David Fischman Escrito por: Ing. Jorge Lafosse Quintana
Secretario General de Cáritas del Perú

 

Campaña mundial "Una sola familia humana, alimentos para todos"

"Invito a todas las instituciones del mundo, la Iglesia y a cada uno de nosotros, como una sola familia humana, a dar voz a todas las personas que sufren silenciosamente el hambre, para que esta voz se convierta en un rugido capaz de sacudir al mundo.”
                                                                                                                                                                                                                             Papa Francisco
(10 de diciembre 2013)


“Una sola familia humana, alimentos para todos”
es la campaña mundial realizada por la Confederación Caritas Internationalis y bendecida por el Papa Francisco que busca sensibilizar e incidir en toda la sociedad sobre el problema del hambre que afecta a más de 842 millones de personas en todo el mundo, y a su vez comprometer a los gobiernos, instituciones y personas  en terminar con el hambre y la pobreza para el año 2025.

En la campaña participan las 164 organizaciones miembros de Cáritas que se encuentran en más de 200 países y territorios, así como las Cáritas Diocesanas que forman parte de ellas.

La Confederación Caritas cree que el reconocimiento del derecho a la alimentación en todos los países es una medida fundamental para poder eliminar el hambre en el mundo.  Cáritas  del Perú viene promoviendo el derecho a la alimentación, realizando acciones de incidencia como parte de la Iniciativa contra la Desnutrición Infantil y la Mesa de Concertación para la Lucha contra la Pobreza, buscando la aprobación de la Ley de Seguridad y Soberanía Alimentaria y Nutricional por parte del Congreso de la República.

La aprobación de esta ley garantizaría que los peruanos puedan acceder a una alimentación nutritiva basada en el consumo de productos locales, promoviendo así el empleo en el sector agrícola y el fortalecimiento de la identidad sociocultural de los pueblos y comunidades.

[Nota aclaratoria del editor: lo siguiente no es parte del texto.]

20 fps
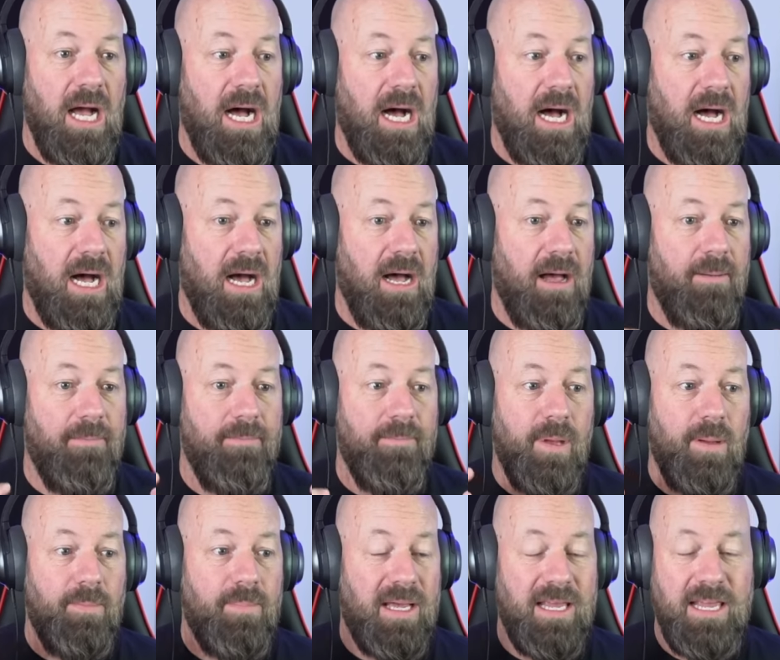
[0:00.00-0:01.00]

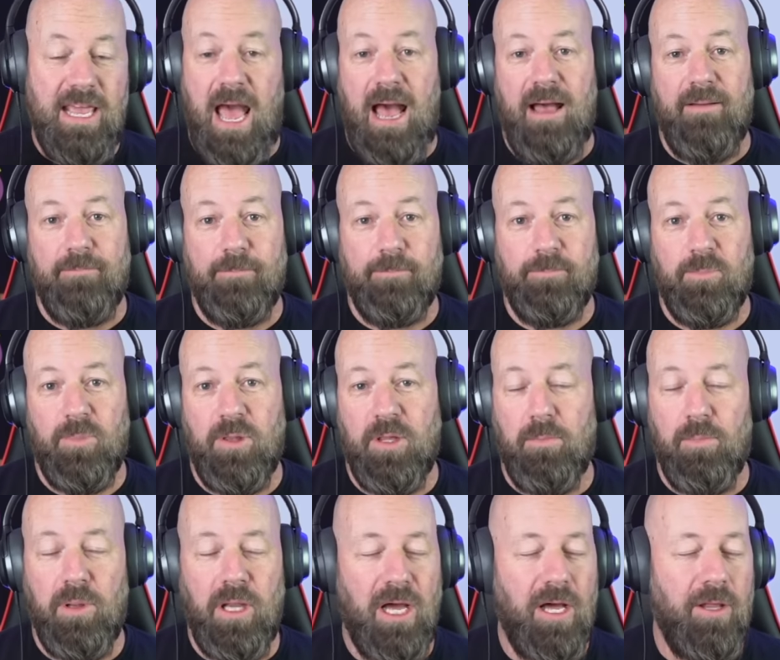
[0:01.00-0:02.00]
But yeah,
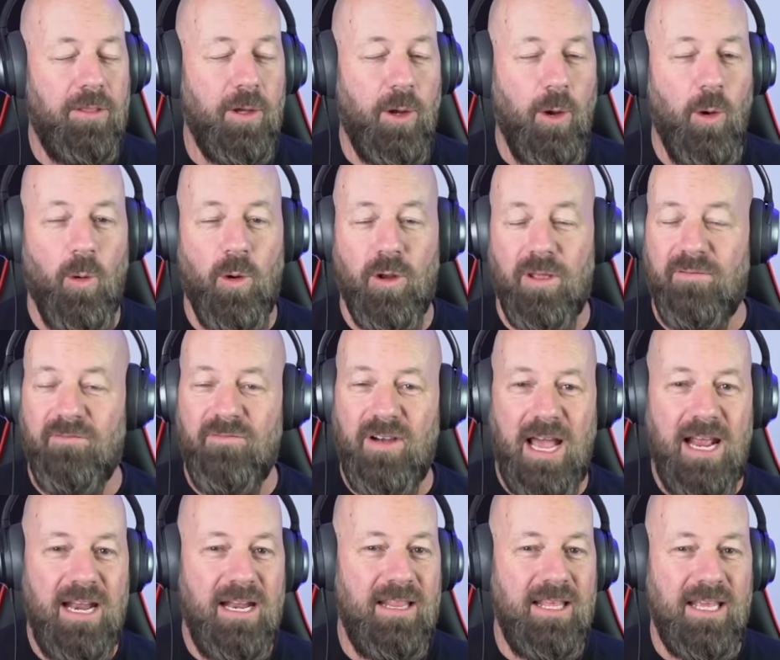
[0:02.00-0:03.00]
the blood, the gore, the
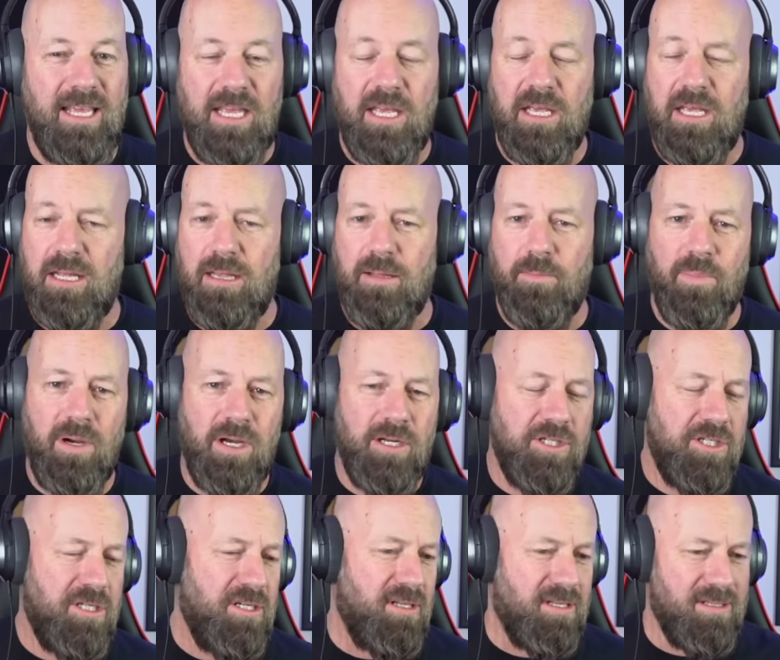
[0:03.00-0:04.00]
fighting, the kicking, the
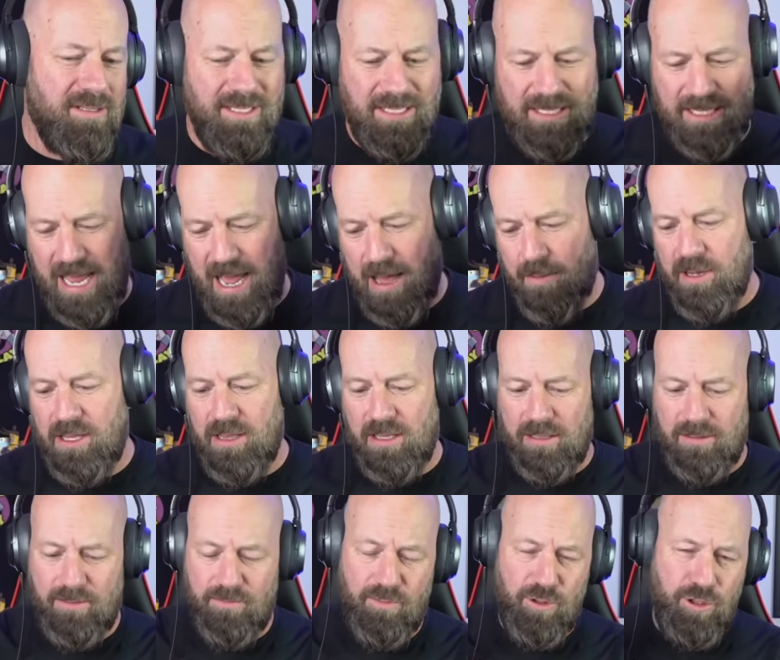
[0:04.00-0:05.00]
punching, the stabbing,
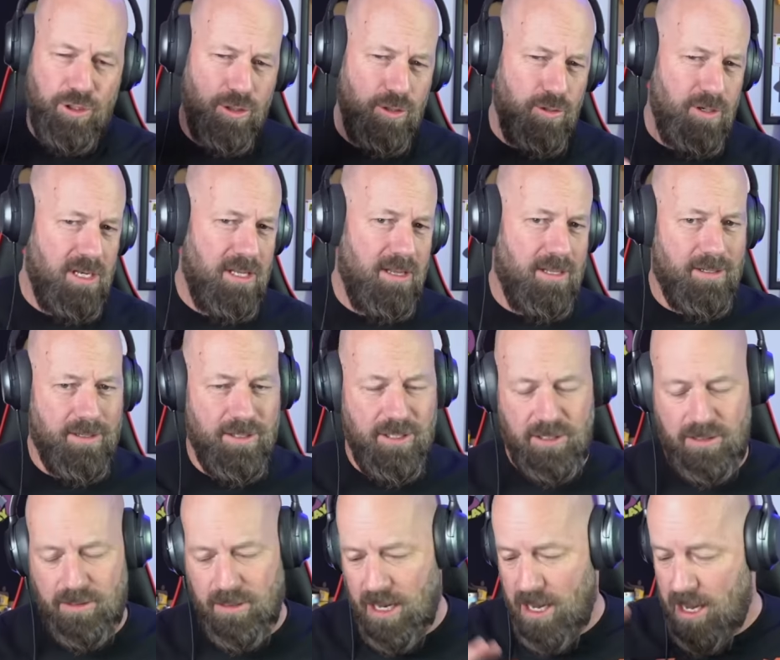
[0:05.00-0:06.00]
the shooting, the
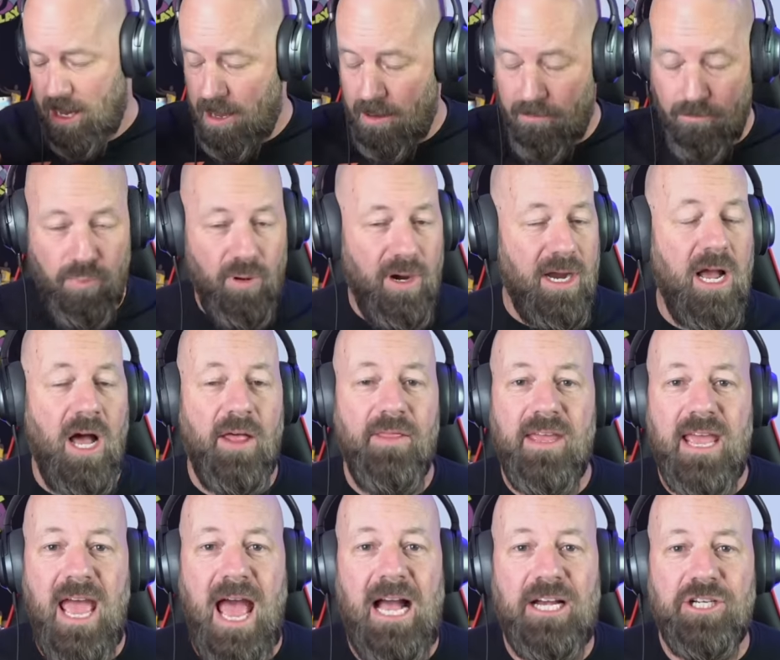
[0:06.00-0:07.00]
just bring on
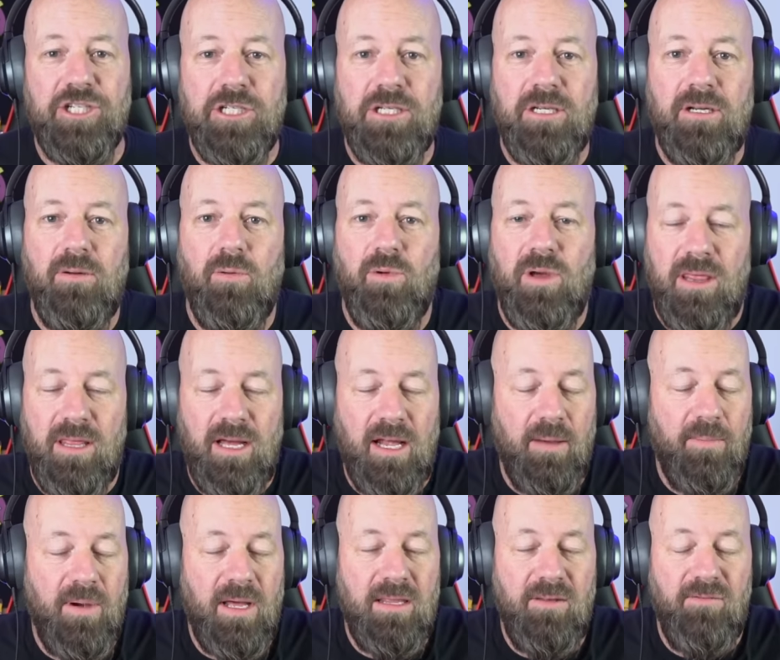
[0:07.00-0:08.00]
the action with
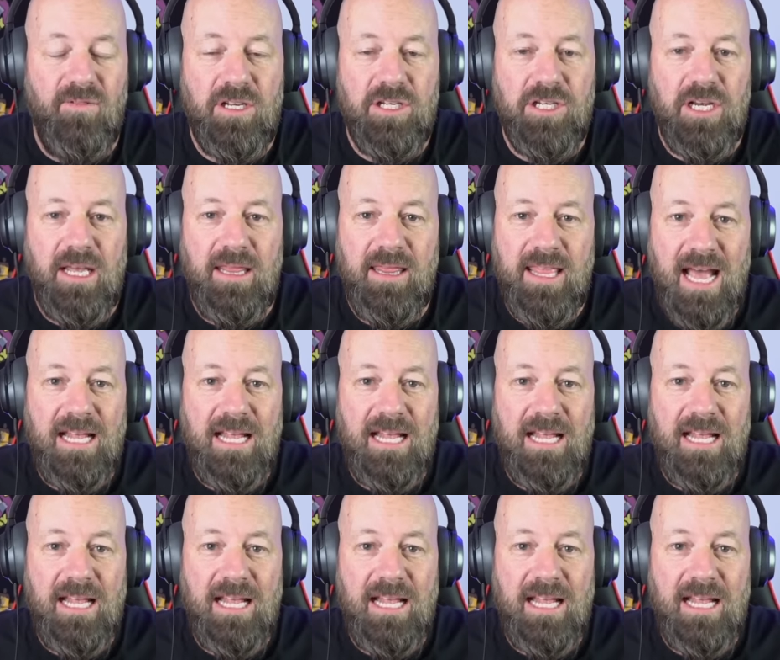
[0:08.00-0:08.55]
Thalapathy Vijay.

Asimismo, Cáritas del Perú viene realizando una serie de acciones y actividades para sensibilizar a la sociedad en general sobre el problema del hambre y la pobreza en el país. Dentro del marco del lanzamiento de la Campaña Mundial, liderada por el Papa Francisco el pasado 10 de diciembre de 2013, se participó junto con la Conferencia Episcopal Peruana en la “Gran Ola de Oración Mundial”.  Cáritas entregó ese día en forma simbólica panes y alimentos a la obra social de la Congregación “Hijas de Nuestra Señora de la Piedad”, que acoge a adultos mayores mujeres para brindarles asistencia integral y ayudarles a trascurrir su vida con serenidad y apoyo espiritual.

La alimentación es esencial para vivir una vida digna y también es central para la fe cristiana en la manera de partir y compartir el pan.

La campaña “Una sola familia humana, alimentos para todos” ofrece una oportunidad única para que nuestras voces se unan como una sola y trabajemos juntos para acabar con el escándalo que es el hambre en el mundo. Esta campaña pone énfasis en la transformación personal, el servicio, la solidaridad y el compartir fraterno.

El Perú no es ajeno al tema del hambre y la pobreza, según información del Instituto Nacional de Estadística e Informática – INEI, en diciembre de 2012 aproximadamente el 6% de la población peruana se encuentra en situación de pobreza extrema, es decir más de 1.8 millones de personas; mientras que el 18.1% de los niños menores de 5 años sufren de desnutrición crónica a nivel nacional, es decir 1 de cada 5 niños sufre de desnutrición. Estas cifras son alarmantes y nos invitan a actuar en forma urgente y concreta para acabar con el hambre en el mundo y en nuestro país.

Los invitamos a unirse a esta Campaña Mundial que se prolongará durante todo el año 2014 realizando acciones que marquen la diferencia y podamos decir juntos que logramos un cambio.

El Papa Francisco nos dice: “Compartamos lo que tenemos, con caridad cristiana, con todos aquellos que se ven obligados a hacer frente a numerosos obstáculos para poder satisfacer una necesidad tan primaria y, a la vez, seamos promotores de una auténtica cooperación con los pobres, para que a través de los frutos del trabajo de ellos y de nuestro trabajo podamos vivir una vida digna”.

Actuemos como una sola familia para garantizar la seguridad alimentaria de los millones de peruanos que hoy no la tienen.  Juntos podremos construir un Perú más solidario, justo y fraterno.